Já em via de tocar, de aceitar a impunidade do aborto para certos e extraordinários casos, chegava-se ao mais espinhoso problema de formular legalmente a conclusão aceita.

O primeiro recurso, que me pareceu praticável, foi adotar um artigo casuístico em que se expressassem, de modo explícito, esses excepcionais estados em que a mulher pode recorrer a práticas abortivas. Mas o caminho estava fechado por uma convicção: que os códigos casuísticos são inúteis e injustos, pela impossibilidade de encerrar nos estreitos moldes de uma lei a infinita variedade de situações que a vida nos pode apresentar.

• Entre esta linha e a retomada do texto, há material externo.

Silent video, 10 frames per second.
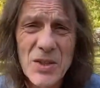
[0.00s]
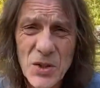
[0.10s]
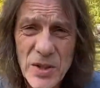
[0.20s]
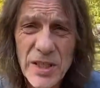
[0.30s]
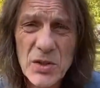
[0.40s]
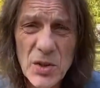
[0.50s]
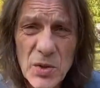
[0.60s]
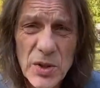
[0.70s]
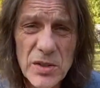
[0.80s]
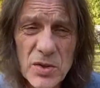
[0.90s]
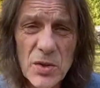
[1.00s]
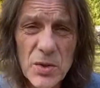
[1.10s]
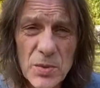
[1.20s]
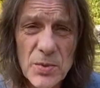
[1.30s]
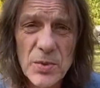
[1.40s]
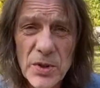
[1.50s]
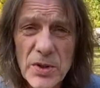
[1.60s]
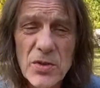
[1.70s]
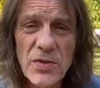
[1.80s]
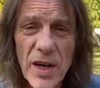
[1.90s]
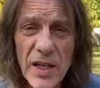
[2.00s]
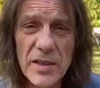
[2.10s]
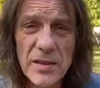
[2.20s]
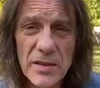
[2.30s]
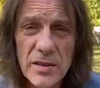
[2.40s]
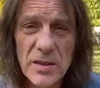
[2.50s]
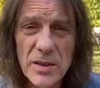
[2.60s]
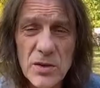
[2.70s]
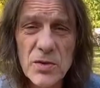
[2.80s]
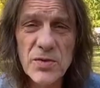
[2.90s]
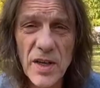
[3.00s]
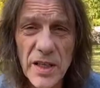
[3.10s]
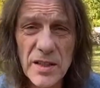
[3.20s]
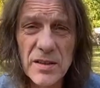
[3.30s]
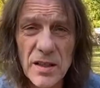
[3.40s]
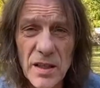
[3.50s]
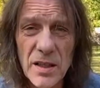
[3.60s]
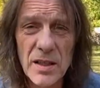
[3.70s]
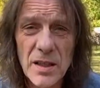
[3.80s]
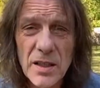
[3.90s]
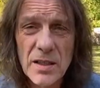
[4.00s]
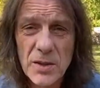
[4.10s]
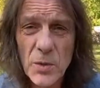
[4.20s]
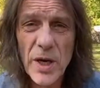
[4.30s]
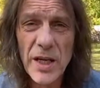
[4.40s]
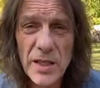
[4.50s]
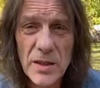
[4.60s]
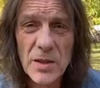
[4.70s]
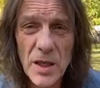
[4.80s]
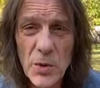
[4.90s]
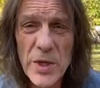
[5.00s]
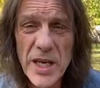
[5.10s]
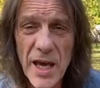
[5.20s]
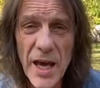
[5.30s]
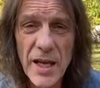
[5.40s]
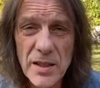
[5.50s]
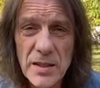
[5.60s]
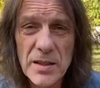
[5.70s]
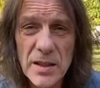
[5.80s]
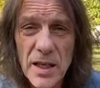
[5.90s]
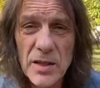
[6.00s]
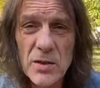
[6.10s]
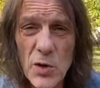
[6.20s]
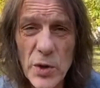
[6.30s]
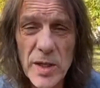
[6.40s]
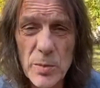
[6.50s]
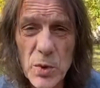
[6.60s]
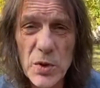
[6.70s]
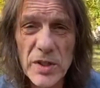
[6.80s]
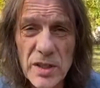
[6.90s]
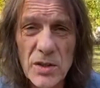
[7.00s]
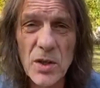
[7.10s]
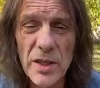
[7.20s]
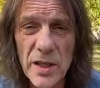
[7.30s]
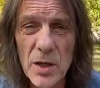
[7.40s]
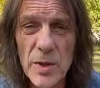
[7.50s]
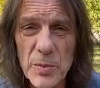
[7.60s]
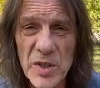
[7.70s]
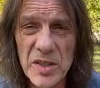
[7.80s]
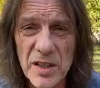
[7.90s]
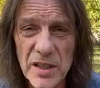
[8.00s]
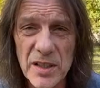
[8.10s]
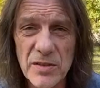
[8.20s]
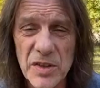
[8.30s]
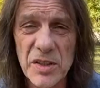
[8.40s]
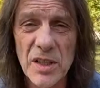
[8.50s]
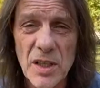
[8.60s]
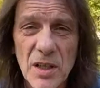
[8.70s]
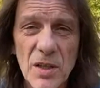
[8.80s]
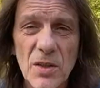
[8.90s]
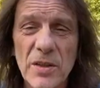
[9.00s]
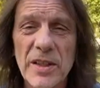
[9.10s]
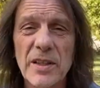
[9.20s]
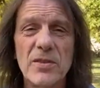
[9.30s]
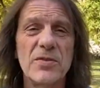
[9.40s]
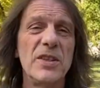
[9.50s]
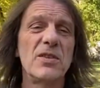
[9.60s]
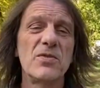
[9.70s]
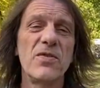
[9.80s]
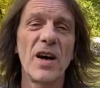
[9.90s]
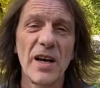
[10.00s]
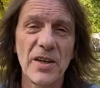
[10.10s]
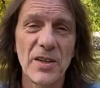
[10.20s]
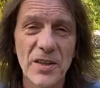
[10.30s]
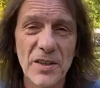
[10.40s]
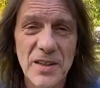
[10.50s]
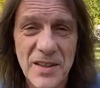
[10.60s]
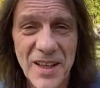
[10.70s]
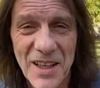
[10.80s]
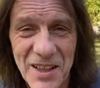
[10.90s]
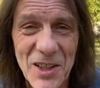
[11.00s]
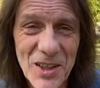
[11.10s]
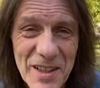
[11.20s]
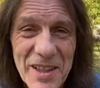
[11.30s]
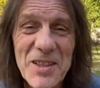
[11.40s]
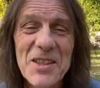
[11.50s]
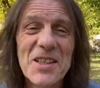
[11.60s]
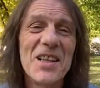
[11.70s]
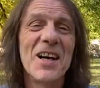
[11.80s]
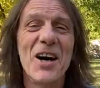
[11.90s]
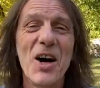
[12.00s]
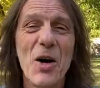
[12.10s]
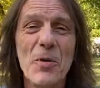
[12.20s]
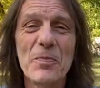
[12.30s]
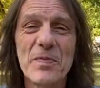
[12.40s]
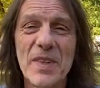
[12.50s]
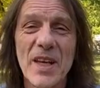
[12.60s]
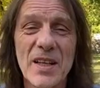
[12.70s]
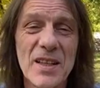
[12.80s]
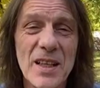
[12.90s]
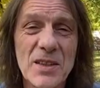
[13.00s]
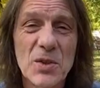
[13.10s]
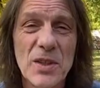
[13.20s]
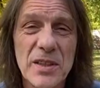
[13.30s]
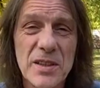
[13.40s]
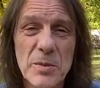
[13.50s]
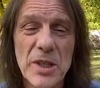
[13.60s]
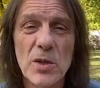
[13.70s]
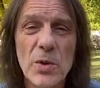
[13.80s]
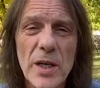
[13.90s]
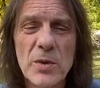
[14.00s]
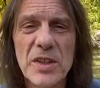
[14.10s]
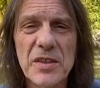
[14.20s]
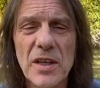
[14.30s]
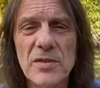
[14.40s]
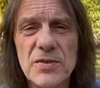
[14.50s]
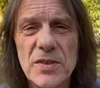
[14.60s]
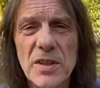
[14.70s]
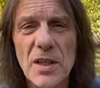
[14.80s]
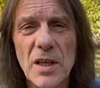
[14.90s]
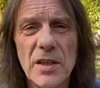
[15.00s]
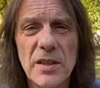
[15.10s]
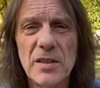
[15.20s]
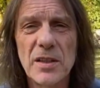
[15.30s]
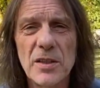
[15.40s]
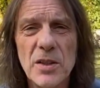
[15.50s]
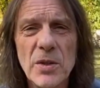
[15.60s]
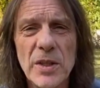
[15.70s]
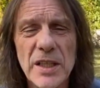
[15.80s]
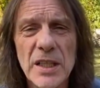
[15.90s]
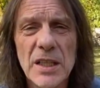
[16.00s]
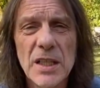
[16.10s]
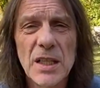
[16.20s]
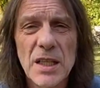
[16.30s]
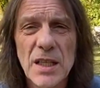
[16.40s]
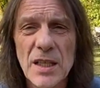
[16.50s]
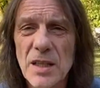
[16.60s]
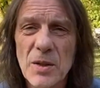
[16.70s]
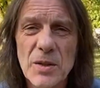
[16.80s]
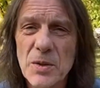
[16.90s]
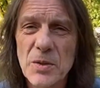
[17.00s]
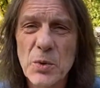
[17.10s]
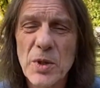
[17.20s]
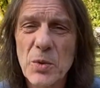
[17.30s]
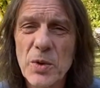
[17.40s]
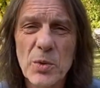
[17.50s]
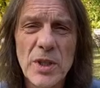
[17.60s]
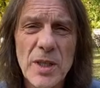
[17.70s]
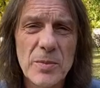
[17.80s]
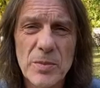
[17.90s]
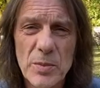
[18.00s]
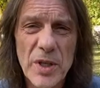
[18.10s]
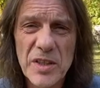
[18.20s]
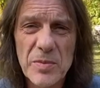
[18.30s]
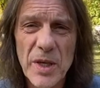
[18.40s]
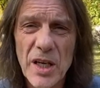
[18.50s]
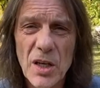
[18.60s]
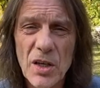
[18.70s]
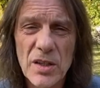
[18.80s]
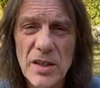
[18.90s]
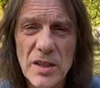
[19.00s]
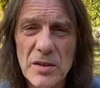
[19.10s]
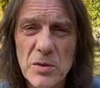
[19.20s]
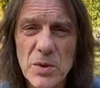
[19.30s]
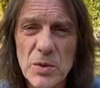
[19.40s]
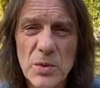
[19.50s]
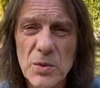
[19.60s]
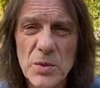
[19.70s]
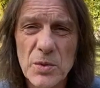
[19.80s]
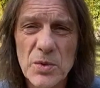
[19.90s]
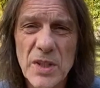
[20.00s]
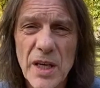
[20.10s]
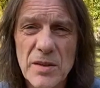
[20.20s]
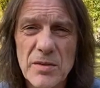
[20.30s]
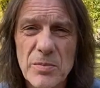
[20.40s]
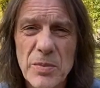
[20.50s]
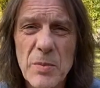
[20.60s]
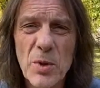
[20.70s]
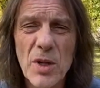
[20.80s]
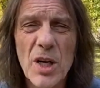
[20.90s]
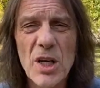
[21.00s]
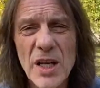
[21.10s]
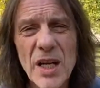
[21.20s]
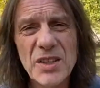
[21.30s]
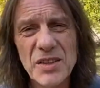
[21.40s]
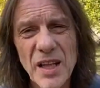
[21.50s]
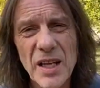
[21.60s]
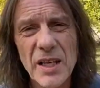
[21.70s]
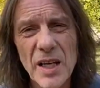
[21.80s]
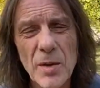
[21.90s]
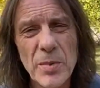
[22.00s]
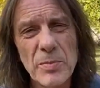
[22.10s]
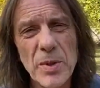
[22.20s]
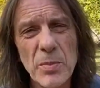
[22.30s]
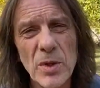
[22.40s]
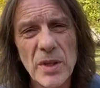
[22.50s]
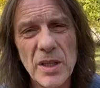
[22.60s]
you need to fight. You need to fight the way we can at the voting booth, at calling our representatives, holding their feet to fire, not literally, and not to let them get away with stuff that they're doing. What really breaks my heart is that people are not standing up, and people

Recorri, pois, a outros caminhos e seduziu-me imediatamente a norma que o projeto alemão segue em outros e muitos casos de fatos delitivos, dignos de perdão: facultar ao juiz que pudesse perdoar a mulher, que em casos excepcionais recorresse ao aborto. Importantíssimas razões obrigam a deixar este caminho, tão correto em outros casos. O aborto que a grávida pretenda, deve ser praticado por um médico para que assim os riscos de infecção e fatal desenlace fiquem reduzidos ao mínimo. Mas que médico se prestaria? A mulher, nas suas implorações, não poderia oferecer ao médico mais do que a probabilidade de um perdão, que o juiz teria entre suas mãos. Com juízo certeiro, alega Álvarez Garcia Pietro, nas últimas páginas de seu acabado estudo, que quanto mais entendido e afamado fosse o médico tanto menos propício estaria a arriscar-se nesta aventura, possivelmente delitiva. Seguir este sistema seria tanto como forçar a mulher a praticar em si mesma o aborto, enganada pela esperança do perdão e repelida pelo médico no seu pedido.

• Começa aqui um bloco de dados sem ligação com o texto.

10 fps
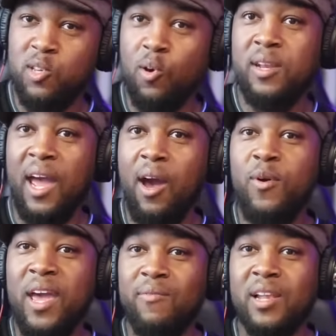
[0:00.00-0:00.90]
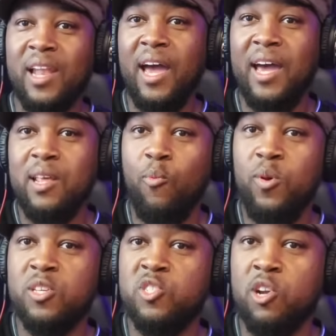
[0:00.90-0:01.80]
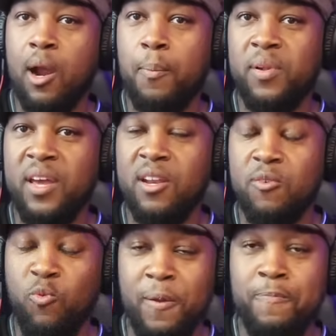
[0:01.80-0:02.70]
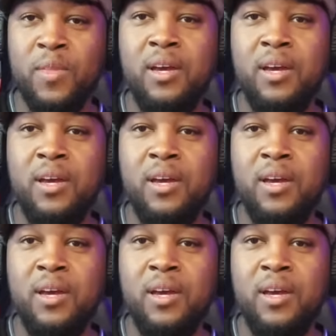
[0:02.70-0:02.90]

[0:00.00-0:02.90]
So now we have a line that we can start playing with.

Eis porque chegamos Álvarez Garcia Pietro e eu, nas nossa discussões, a uma solução que nos pareceu lisonjeira. O caminho que nos decidimos a empreender estava assinalado antes por autores suíços, como Forster, Muret, Forel e Veillard. Este sistema consiste na autorização ''a priori'' do aborto pelo juiz.

A mulher violada, que se sinta vítima de invencíveis repugnâncias contra o ser concebido, recorrerá ao magistrado que, em vista dos fatos e das circunstâncias, autorizará a prática do aborto, com a condição de ser executado por um médico de responsabilidade moral e científica."

No Brasil, a matéria chegou a ser sistematizada em dispositivo de lei, a partir do anteprojeto do Código Penal do Ministro NELSON HUNGRIA, tornado Código Penal Brasileiro, aprovado pelo Decreto-lei n.º 1.004, de 21.10.69, e posteriormente revogado pela Lei n.º 6.578, de 11.10.78. No Código Penal de 1969, "no art. 126 era previsto o abortamento praticado sem consentimento da gestante, contra sua vontade ou com consentimento inválido. O Anteprojeto Hungria, na figura correspondente contida no art. 123, fala em gestante ''alienada ou débil mental''. No Código de 1969, tais expressões eram modificadas para gestante ''doente ou deficiente mental''. Dava-se maior elasticidade ao tipo, pois nem todo doente mental é necessariamente alienado". No anteprojeto o aborto praticado por médico em mulher estuprada é contemplado sob o art. 127, II e seu parágrafo, como a seguir:

Art. 127 - "Não constitui crime o aborto praticado por médico:

I - ...........................................................................................

II - ..........................................................................................

Parágrafo único - No caso do número II deve anteceder o consentimento da vítima ou, quando esta é incapaz, de seu representante legal, bem como decisão judicial reconhecendo, em face das provas, a existência do crime."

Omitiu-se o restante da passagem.